The second chassis 202 also houses up to four switching modules SMI through SM4 
(210a-210d). Generally, two Fiber Channel switch modules, e.g., SMI (210a) and SM2 
(210b), and two Ethernet switch modules, e.g., SM3 (210c) and SM4 (210d), are provided. 
Each switch module includes several external data ports (not shown) for connection to the 
external network infrastructure. Each switch module 210 is also coupled to each one of the 
blades 104. The primary purpose of the switch module 210 is to provide interconnectivity 
between the server blades (104a-104n), management modules (208a, 208b) and the outside 
network infrastructure. Depending on the application, the external interfaces may be 
configured to meet a variety of requirements for bandwidth and function. 

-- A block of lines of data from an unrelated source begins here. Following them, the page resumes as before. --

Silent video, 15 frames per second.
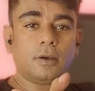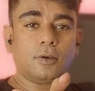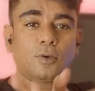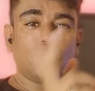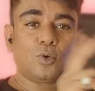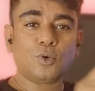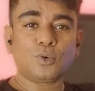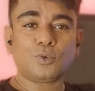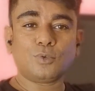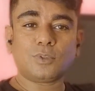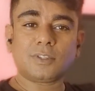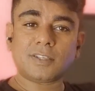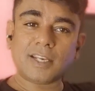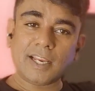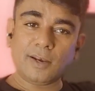go to
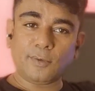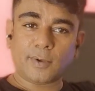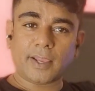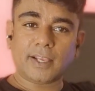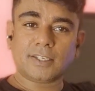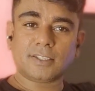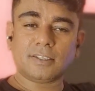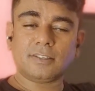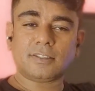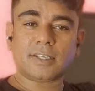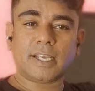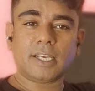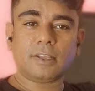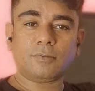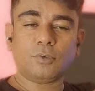3 locations,
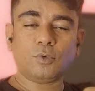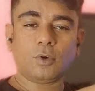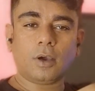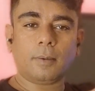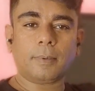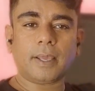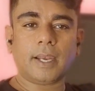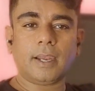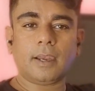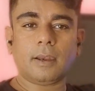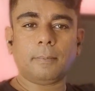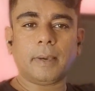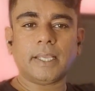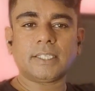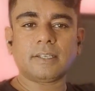right? If you
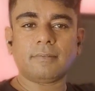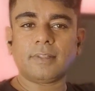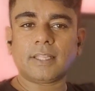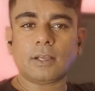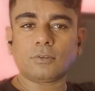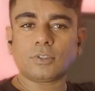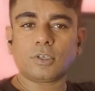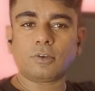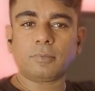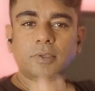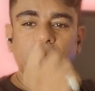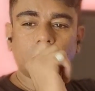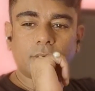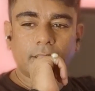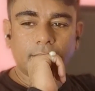upgraded by 7,000
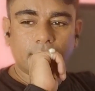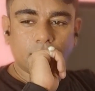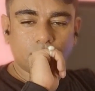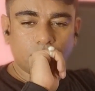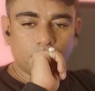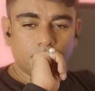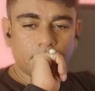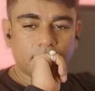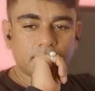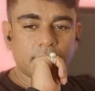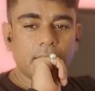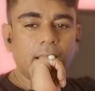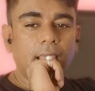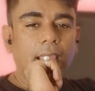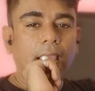to 10,000.
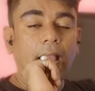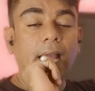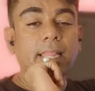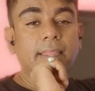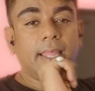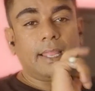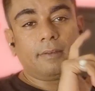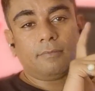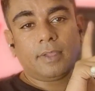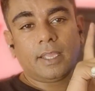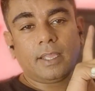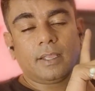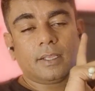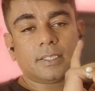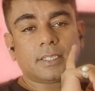And then
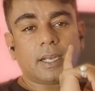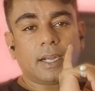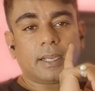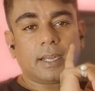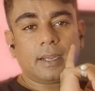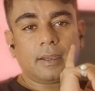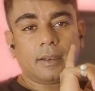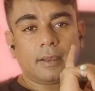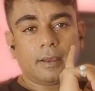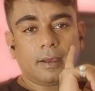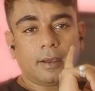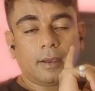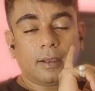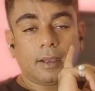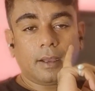we started
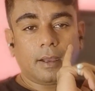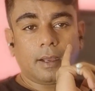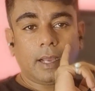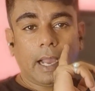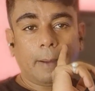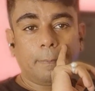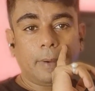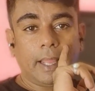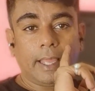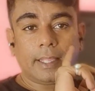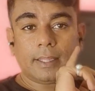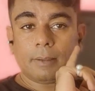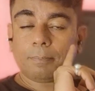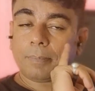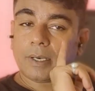applying
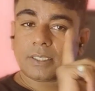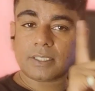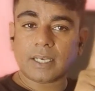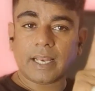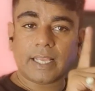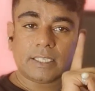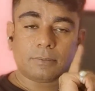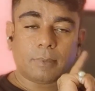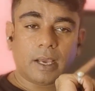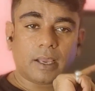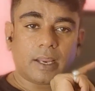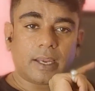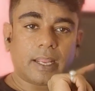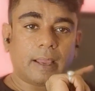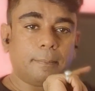the personalized
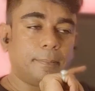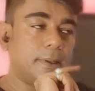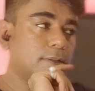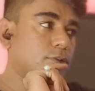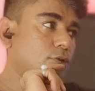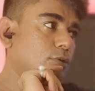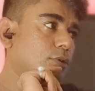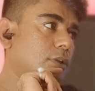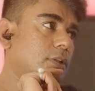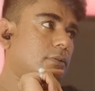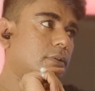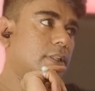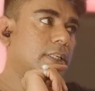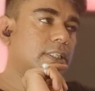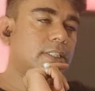market campaign. So
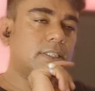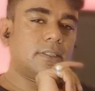this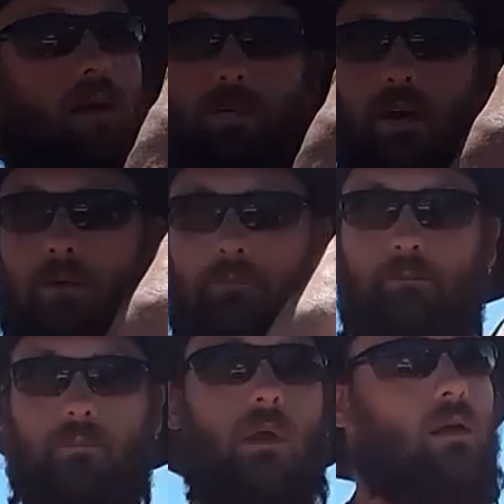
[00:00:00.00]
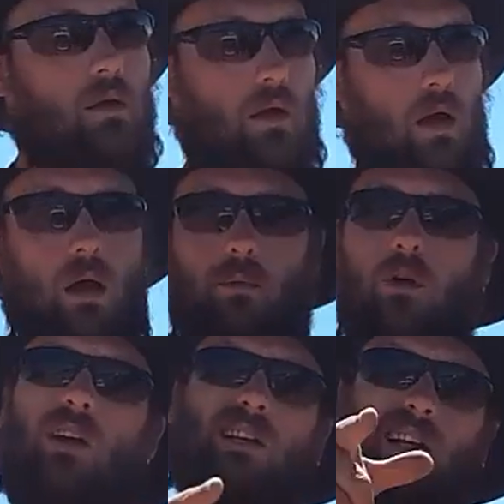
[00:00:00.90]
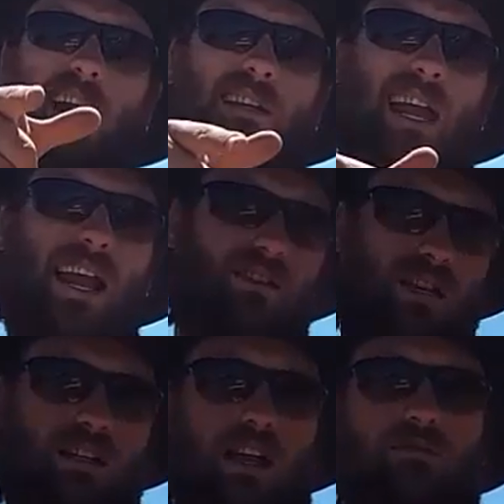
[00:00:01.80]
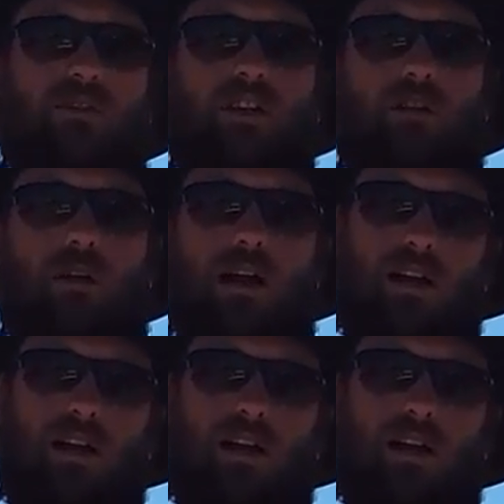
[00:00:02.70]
up here. Go ahead and click that, check that video out.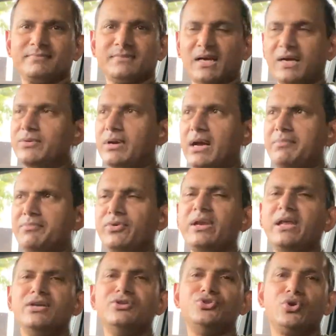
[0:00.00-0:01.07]
I'm
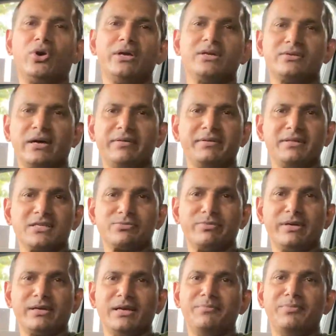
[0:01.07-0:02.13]
really enjoying driving this
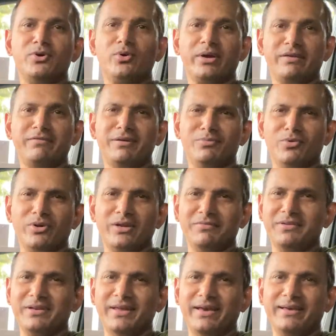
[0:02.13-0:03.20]
vehicle in pure EV mode
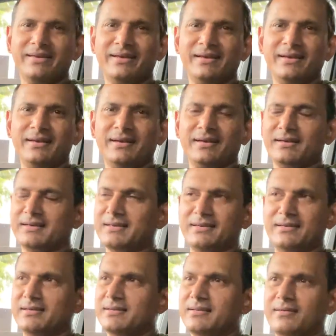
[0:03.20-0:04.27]
every day,
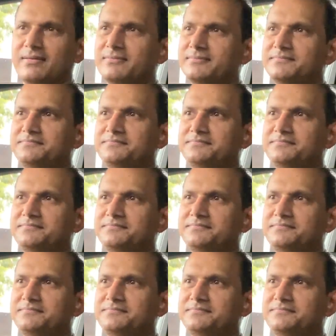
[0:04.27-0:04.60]
and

Figure 3 is a schematic diagram of the server blade system's management subsystem 
300, where like components share like identifying numerals. Referring to this figure, each 
management module (208a, 208b) has a separate Ethernet link 302 to each one of the switch 
modules (2 10a-2 lOd). This provides a secure high-speed communication path to each of the 
switch modules (210) for control and management purposes only. In addition, the 
management modules (208a, 208b) are coupled to the switch modules (210a-210d) via two 
well known serial I2C buses (304), which provide for "out-of-band" communication 
between the management modules (208a, 208b) and the switch modules (210a-210d). The 
I2C serial links 304 are used by the management module (208) to internally provide control 
of the switch module (210) and to collect system status and vendor product data ("VPD") 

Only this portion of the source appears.